For its barbarity to the Africans seeking freedom, South Africa wasn’t admitted into the ranks of the AU until the ANC took over the reins of government. South Africa’s story is a long one of sadness. By supporting atrocities against a fellow AU member, South African intensifies the sadness.
The Gabonese Case
Omar Bongo’s 30-year rule in Gabon did more harm than good for the citizens, which should have informed the current leadership’s perspectives on matters concerning human rights. As he created favourable conditions to profit from the country’s huge oil resources, he consigned millions of his compatriots to a life of excruciating poverty.
Omar Bongo ruled Gabon with an iron fist, which the West knew very well but did nothing to curb. France, which is now in the thick of events that are crippling Libya today, opened its doors to Omar Bongo and glorified him. His death hasn’t solved the problems of the Gabonese citizenry because the baton has been passed on to his son to perpetuate the Bongo legacy. What justification, then, does Gabon have to join forces against Libya even when the AU strongly opposes such a military option?
What next for the African Union?
In all honesty, we must not blame only the West or the Arab League for what they are doing to Libya. We have to blame our own African leaders for lacking the political will and foresight to put their own house in order. The AU seems to have lost its relevance and can no more be relied on to lead the continent into any bright future. Having being so repudiated, what can it do to reassert its influence?

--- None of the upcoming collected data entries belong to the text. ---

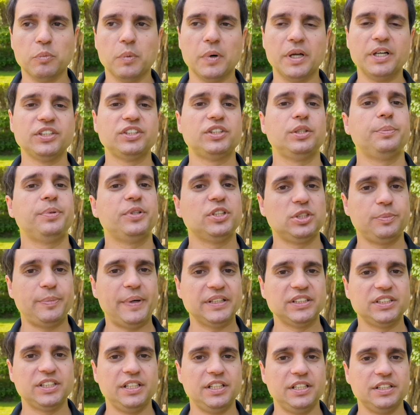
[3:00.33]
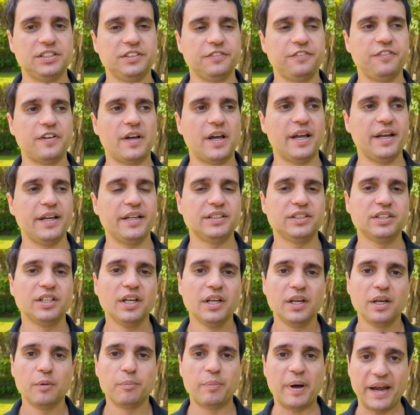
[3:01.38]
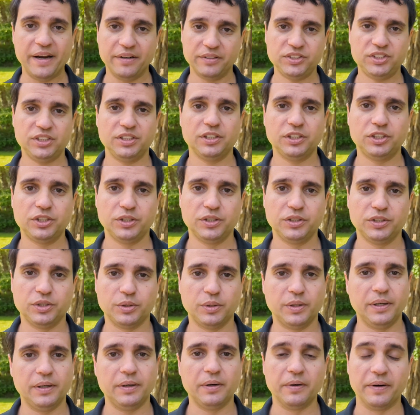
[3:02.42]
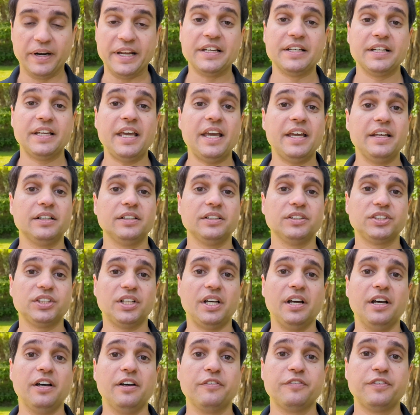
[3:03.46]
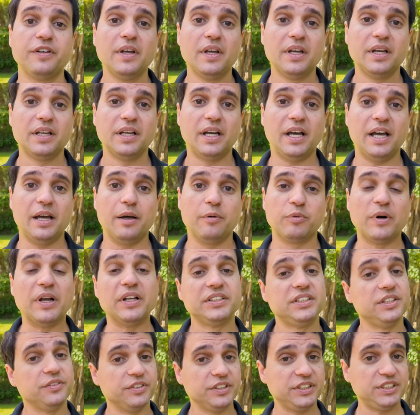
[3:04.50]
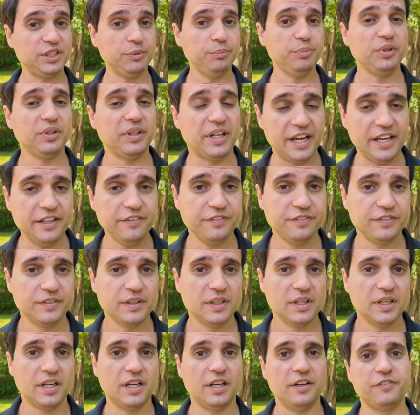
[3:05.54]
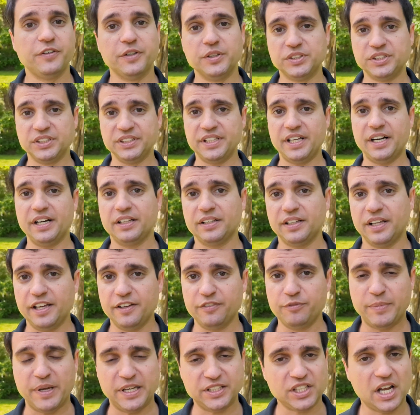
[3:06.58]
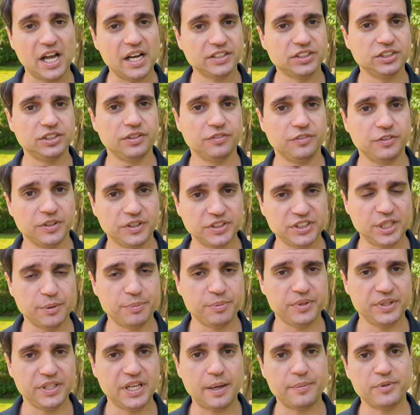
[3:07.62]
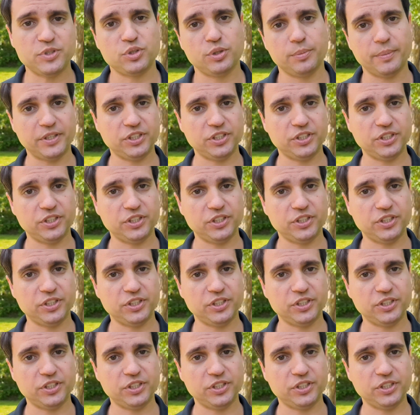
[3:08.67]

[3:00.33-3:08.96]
What is the propensity to find biosignatures or indicators of relatively simple life? Photosynthetic life makes oxygen, for example, in the atmosphere.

Long ago, when Ghana’s Osagyefo Dr. Kwame Nkrumah proposed the African High Command, he was vitriolically opposed by conservative and shortsighted members of the OAU (at the time). Had they shared Nkrumah’s visionary perspectives, Africa would have built up the capacity to provide for itself the kind of force that could help it solve its own internal crisis without the involvement of those whose primary interest in Africa is determined by how much of the continent’s natural and human resources they can identify and loot with impunity.

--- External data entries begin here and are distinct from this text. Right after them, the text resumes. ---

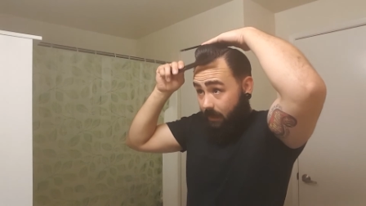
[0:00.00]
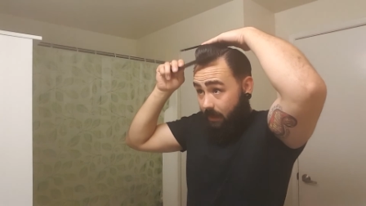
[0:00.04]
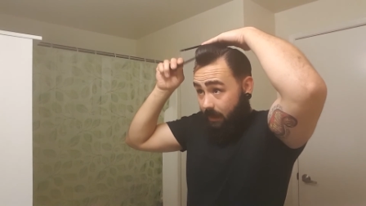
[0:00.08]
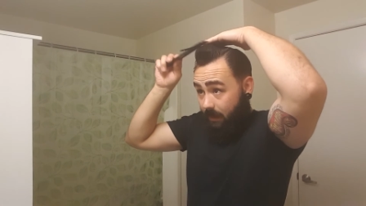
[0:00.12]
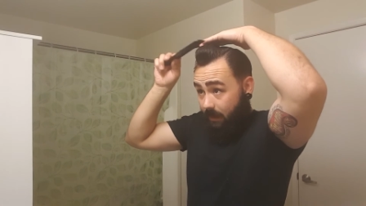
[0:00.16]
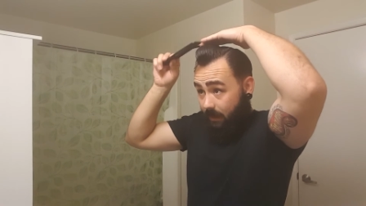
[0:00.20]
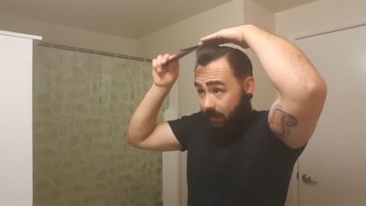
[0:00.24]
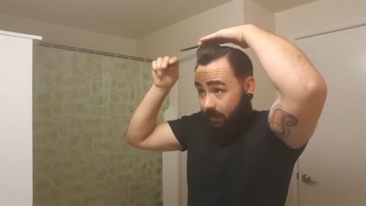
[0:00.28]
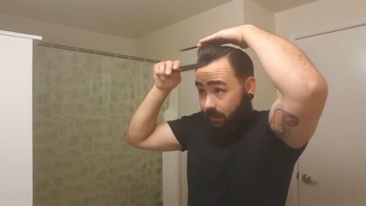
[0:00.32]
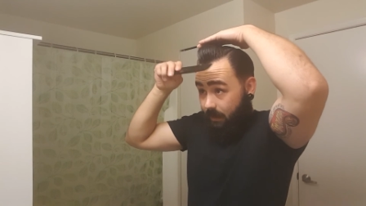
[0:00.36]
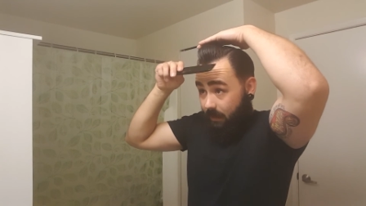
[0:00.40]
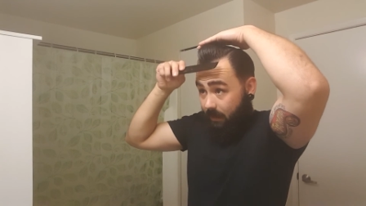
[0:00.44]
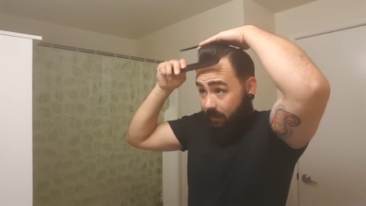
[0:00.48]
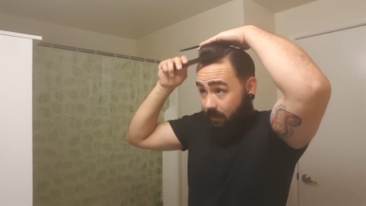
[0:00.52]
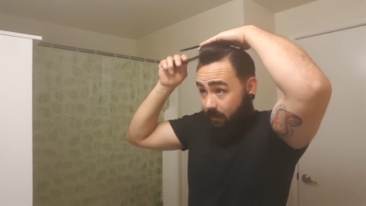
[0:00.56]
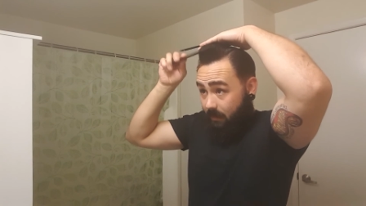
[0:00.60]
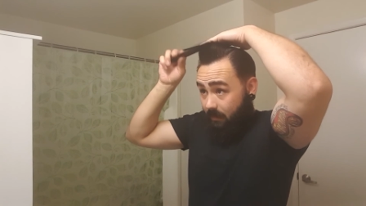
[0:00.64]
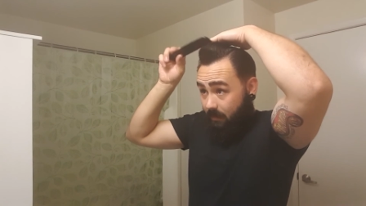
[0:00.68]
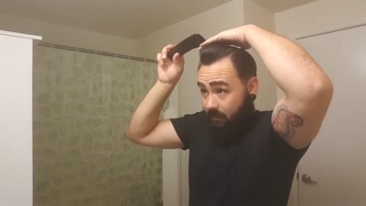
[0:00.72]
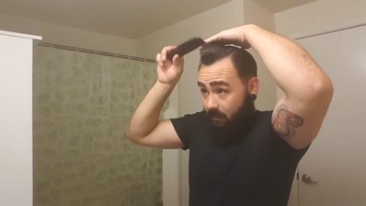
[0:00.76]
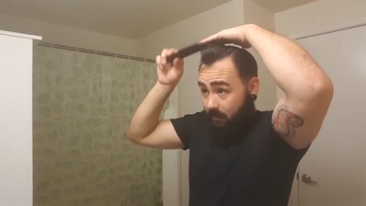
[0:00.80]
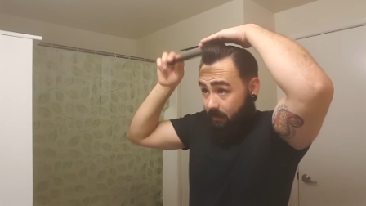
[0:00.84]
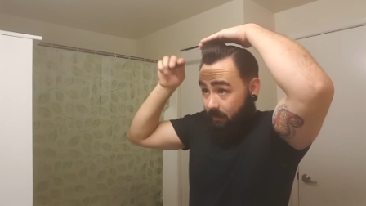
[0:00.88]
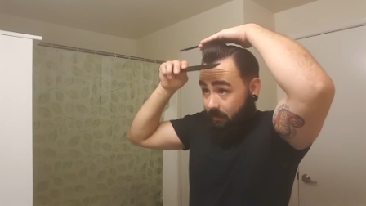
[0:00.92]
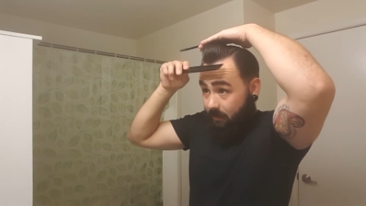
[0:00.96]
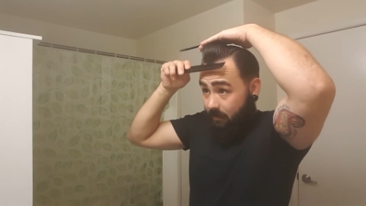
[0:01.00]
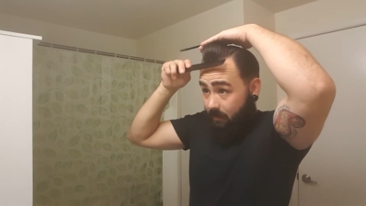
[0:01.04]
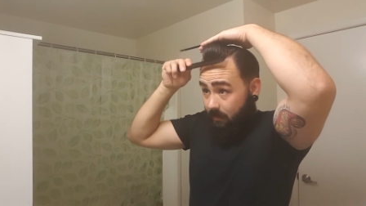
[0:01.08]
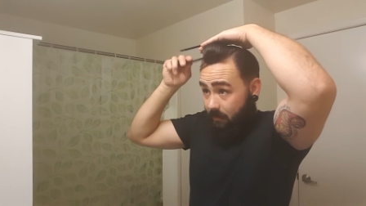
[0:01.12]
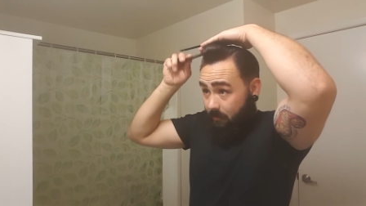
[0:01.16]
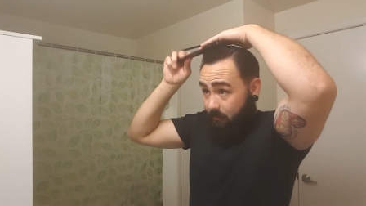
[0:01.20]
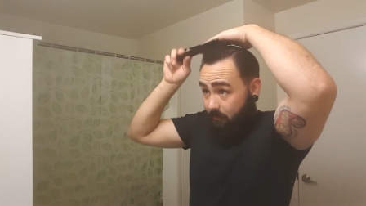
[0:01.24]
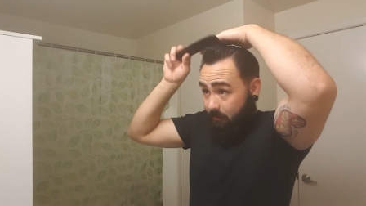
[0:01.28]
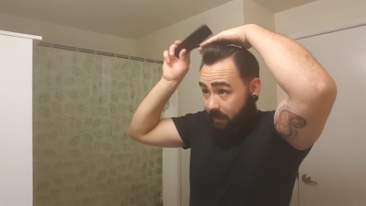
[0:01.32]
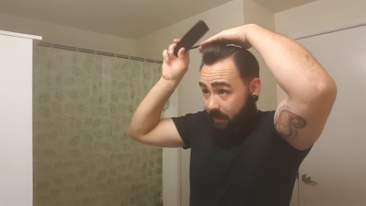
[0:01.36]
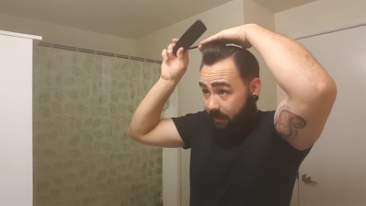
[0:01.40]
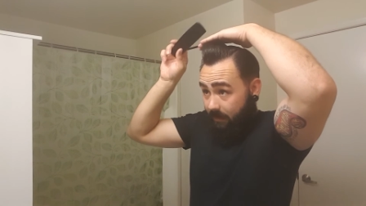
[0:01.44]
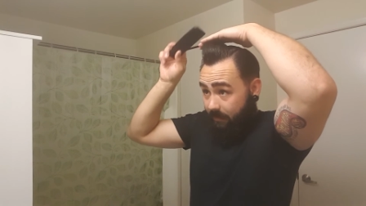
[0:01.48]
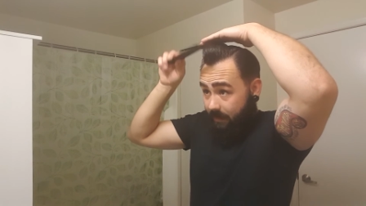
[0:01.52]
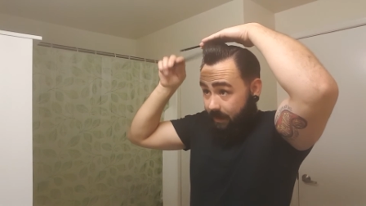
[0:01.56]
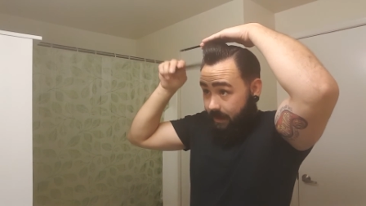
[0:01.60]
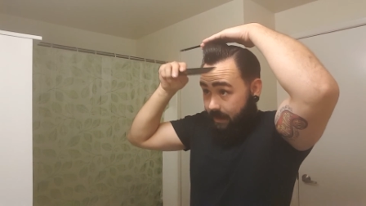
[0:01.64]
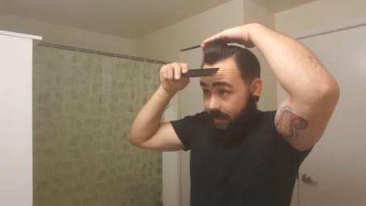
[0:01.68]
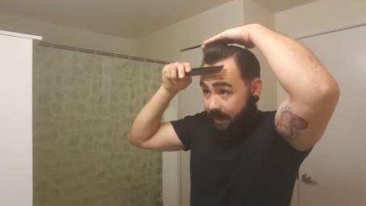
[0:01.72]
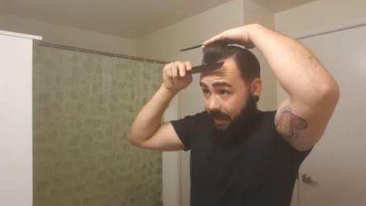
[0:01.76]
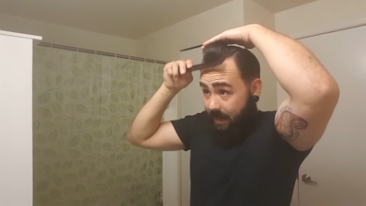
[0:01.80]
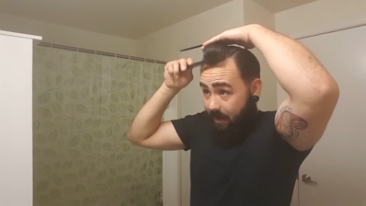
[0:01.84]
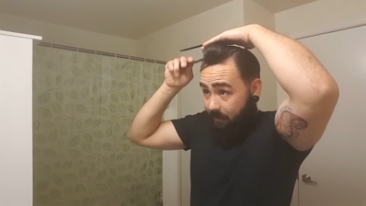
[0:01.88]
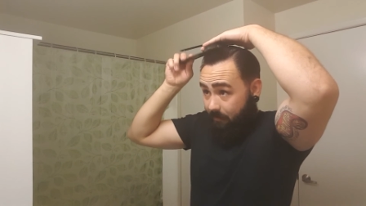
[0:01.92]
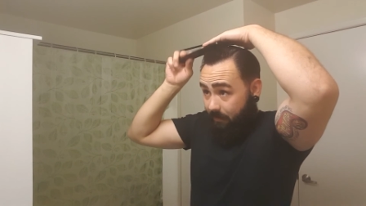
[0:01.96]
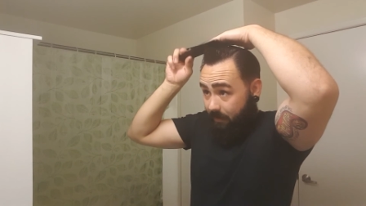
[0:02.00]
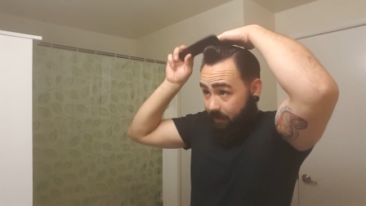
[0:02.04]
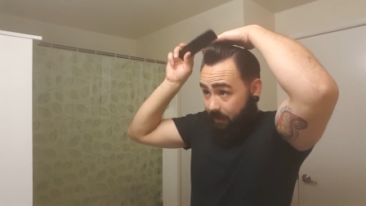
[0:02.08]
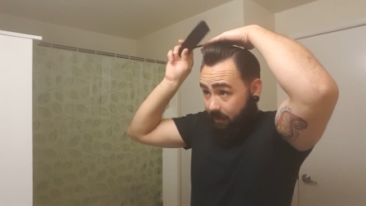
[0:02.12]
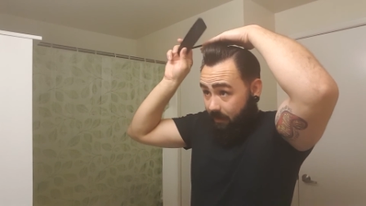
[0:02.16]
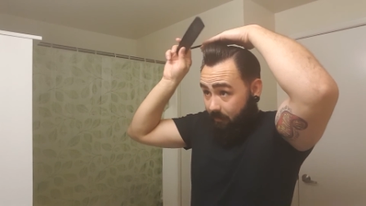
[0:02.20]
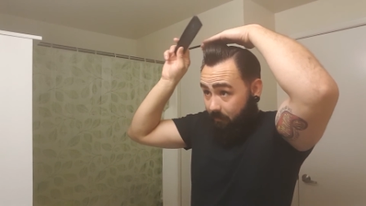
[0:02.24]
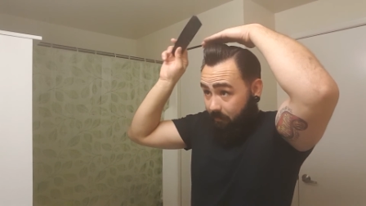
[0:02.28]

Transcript: And I gotta make that happen.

Now that three of its members have betrayed it, what is there for the AU to do to stamp its authority on affairs? Or to prove to all member-states that they must place the broad interests of the Union far ahead of their own parochial interests? Will the AU take stringent measures to discipline these errant member-states? Or will it be bold enough to expel Nigeria, South Africa, and Gabon for betraying its cause?
There are precedents to guide the AU. When Morocco’s intransigence over the Saharaoui Arab Democratic Republic’s legitimate claim to Spanish (Western) Sahara became unbearable, the AU didn’t hesitate to expel Morocco from the Union in protest. Again, the AU suspended Guinea because of the military intervention in that country’s political system after the death of Lansana Conteh.
These actions indicate that the AU can take measures to discipline its errant member-states. These precedents beckon. Will the AU do same to Nigeria, South Africa, and Gabon to prove that it can call the shots? Then, will the AU go further to seek a peaceful resolution of the Libyan crisis or resign itself to fate as a huge white elephant on the African continent?